On the opposite side of the table – strategy, scale, perspective. And from my corner I keep pestering with examples, figures, details. Some kind of conversation is not equivalent. And in order not to be tormented by doubts, it is better to re–open the "Strategy ..." - everything is set out there with examples and figures. Until 2020. Delve into it. Evaluate the minted formulations of tasks, alternative scenarios and long-term forecasts.

But the clingy deja vu still does not let go. Because you see one thing on paper, and another outside the window. French Servier opened its own factory in the Moscow region in the summer of 2008. And everyone applauded in unison: 40 million euros of investment!

The KRKA-Rus plant in the same Moscow region was built by KRKA (Slovenia). Hungarian Gedeon Richter, following the same example, opened its own production "Gedeon Richter-Rus". Now it is called the rounded term "localization", expanding the format of negotiations with the largest foreign companies Novartis, GlaxoSmithKline, AstroZeneca, Sanofi-Aventis, Teva.
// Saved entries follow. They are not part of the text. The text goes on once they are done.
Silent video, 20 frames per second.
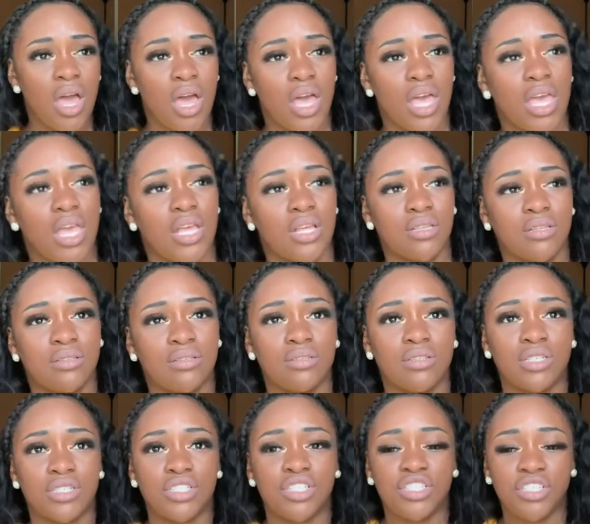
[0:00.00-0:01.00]
And
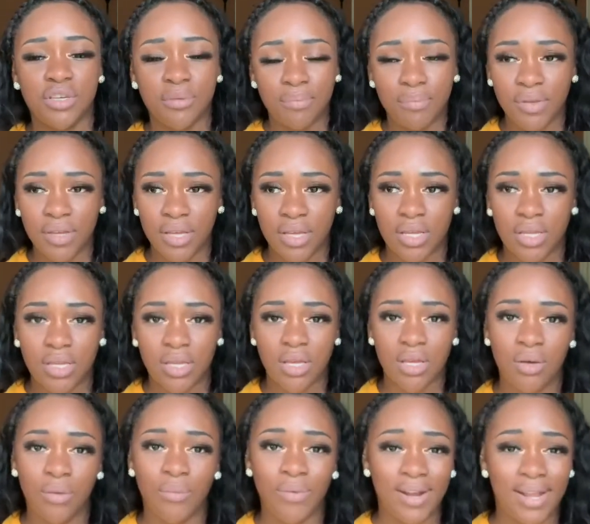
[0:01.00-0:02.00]
the shipping,
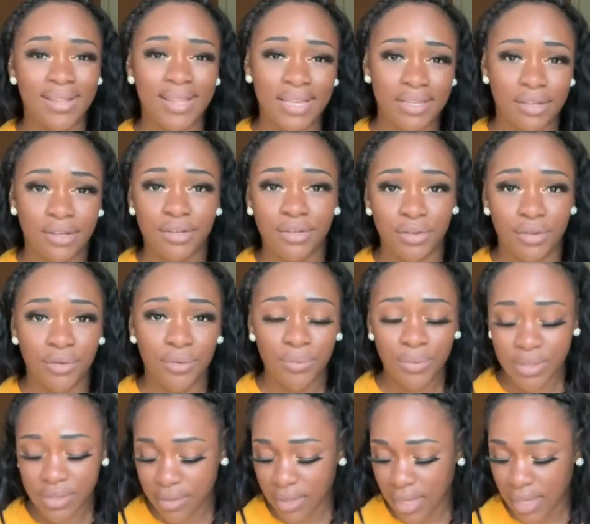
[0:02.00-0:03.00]
what I like to do
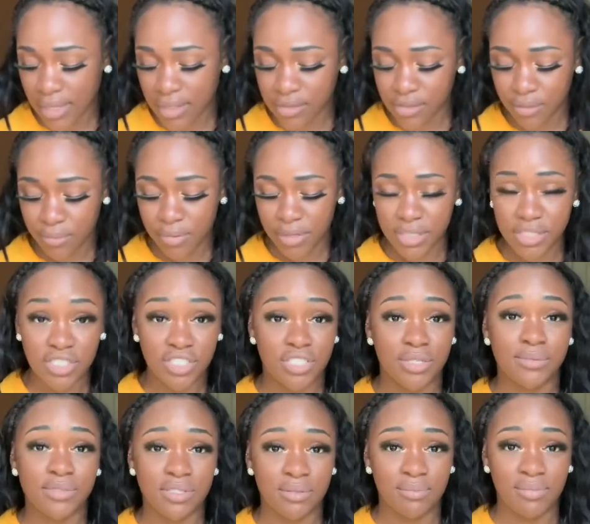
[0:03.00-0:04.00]
when things are being
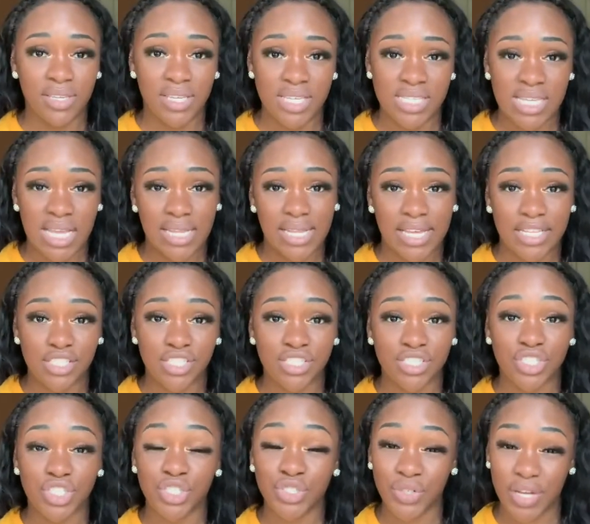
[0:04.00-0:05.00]
shipped to me is I like to
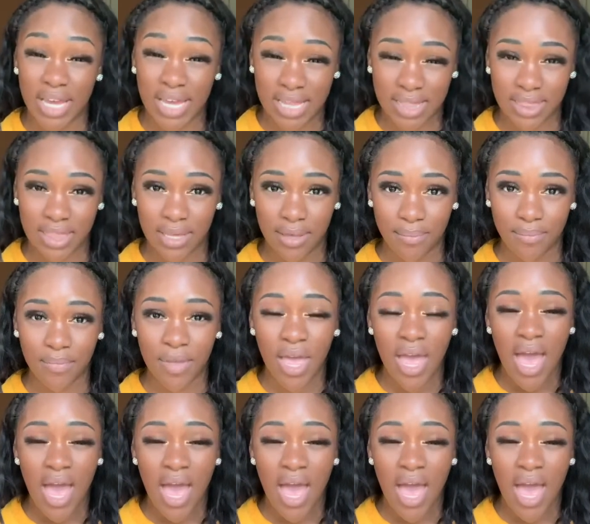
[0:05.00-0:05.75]
track them.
And on the other hand, including the companies Wyeth, Jansen, Merek Sharp & Dohme, without skimping on words and beautiful promises, strive to persuade Russian partners to the role of a packer of their drugs.

P.S.
Not so long ago, a meeting of two committees of the Chamber of Commerce and Industry of the Russian Federation was held in the State Duma under the auspices of the Fair Russia faction - issues of accessibility and quality of medicines were discussed in the context of the same "Strategy...". The meeting participants, in the presence of Deputy Head of Roszdravnadzor Elena Telnova, unanimously decided: to discuss the "Strategy..." widely and publicly with involving the business community BEFORE SUBMITTING the document to the government.

Pharmlikbez
An innovative drug is a drug that has a pharmaceutical substance protected by a patent or patented technologies for obtaining a finished dosage form, as well as a method and methods of drug delivery to a "biological target", that is, to an object of exposure in the human body.
Generic is a medicinal product created on the basis of a substance with expired patent protection.
A generic brand is a medicinal product whose active substance (substance) has escaped patent protection, but its trade name is actively promoted.
Royalties (from the English royalty – royal privileges) are periodic cash payments to holders of patents and related copyrights in the form of fixed deductions from the sale of medicines under patent protection.
The GMP (Good Manufacturing Practice) standard is a system of norms, rules and guidelines for the production of medicines, medical devices, food additives and active ingredients in pharmaceuticals. Such a standard is accepted as mandatory in most developed countries.